Gale pensou: “Foi a Athena quem insistiu para eu vir à fonte termal.
“Depois a Willow se juntou também.
“Tudo parece deliberado demais para ser coincidência.
“Será que a Athena armou isso de propósito?”
Ao perceber isso, um suor frio correu pelas costas de Gale.
Gale jamais imaginou que alguém de gênio tão ameno quanto Athena pudesse ser tão implacável quando levava algo a sério.
Ainda assim, Gale não pôde evitar: “Na verdade, eu admiro a Athena.
“A família Monson só pode ser cega e sem coração, protegendo uma filha adotiva enquanto expulsa o próprio sangue!
“Se fosse comigo, eu já teria lutado com unhas e dentes há muito tempo.
“Como eu deixaria uma adotada usurpar meu lugar de direito e desfrutar dos privilégios que deveriam ser meus?”
Depois dessa conclusão, Gale se recompôs e ordenou: "Tranque os portões. Ninguém entra sem a minha permissão."
Elas tinham vindo com seus guardas.
Se Nicolas insistisse em exigir justiça por Willow, Gale, sem dúvida, ficaria ao lado de Athena.
Gale pensou: “Não porque ela é a amada de Ray, mas unicamente pela fibra da Athena.”
A criada assentiu e saiu apressada para transmitir a ordem.
Nesse momento, Athena voltou.
Gale apressou dois passos, examinou Athena de alto a baixo e perguntou, em voz baixa: "Você se machucou?"
Aquelas palavras espalharam um calor doce pelo coração de Athena.
Gale não perguntou por que ela fizera aquilo; perguntou apenas se Athena estava ferida.
Esse favoritismo sem reservas encheu Athena com uma ternura que não sentia havia anos.
Encontrando o olhar ansioso de Gale, Athena balançou a cabeça, devagar.
Como uma criança vitoriosa voltando da batalha, os olhos de Athena cintilavam de orgulho ao declarar para Gale: "Não tenho um arranhão."
Gale a examinou mais uma vez. Só depois de confirmar que não havia sinal de ferimento algum é que soltou um suspiro de alívio.
A criada já fechara a porta e se retirara. Gale puxou Athena para sentar ao seu lado e respirou fundo. "Sua tolinha, por que não me contou o que pretendia? Se queria lidar com a Willow, era só me pedir ajuda; não precisava sujar as mãos."
Os olhos de Athena marejaram de emoção.
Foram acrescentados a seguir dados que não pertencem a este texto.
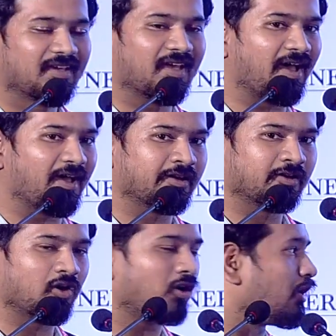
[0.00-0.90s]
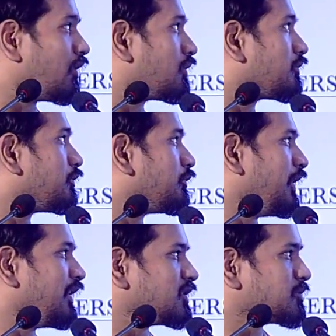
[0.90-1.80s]
and your
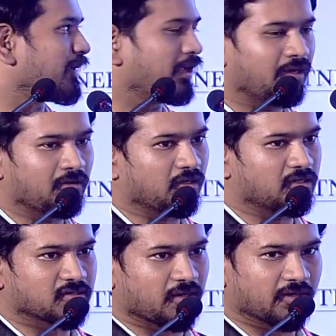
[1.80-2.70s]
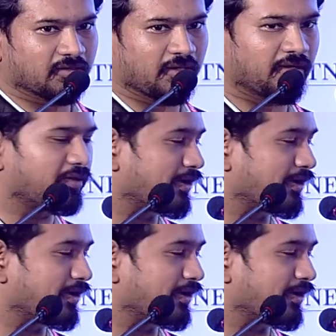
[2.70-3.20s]
vehicle speed is running the drive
Ela olhou com gratidão para Gale e falou com firmeza: "Macy e Thalia não eram pessoas quaisquer. Eram como minha família. Willow tirou a vida delas. Como eu poderia deixá-la impune? Só matando-a com as minhas próprias mãos poderei, de fato, vingar as duas."
Além disso, Macy e Thalia foram brutalmente assassinadas por Willow. Se Athena não a fizesse pagar por isso, jamais teria paz pelo resto da vida.
O coração de Gale disparou; ela batia no próprio peito, incrédula. "Quase morri de susto", disse. "Mas não se preocupe: ainda que venham atrás de você, eu a protegerei."
"Obrigada, Vossa Alteza", disse Athena, com a voz carregada de gratidão.
De algum modo, sem que percebessem, Gale e Athena tinham se aproximado ainda mais.
Naquele instante, embora não fossem oficialmente família, Gale e Athena estavam mais próximas do que muita sogra e nora.
A proteção inabalável de Gale aqueceu o coração de Athena.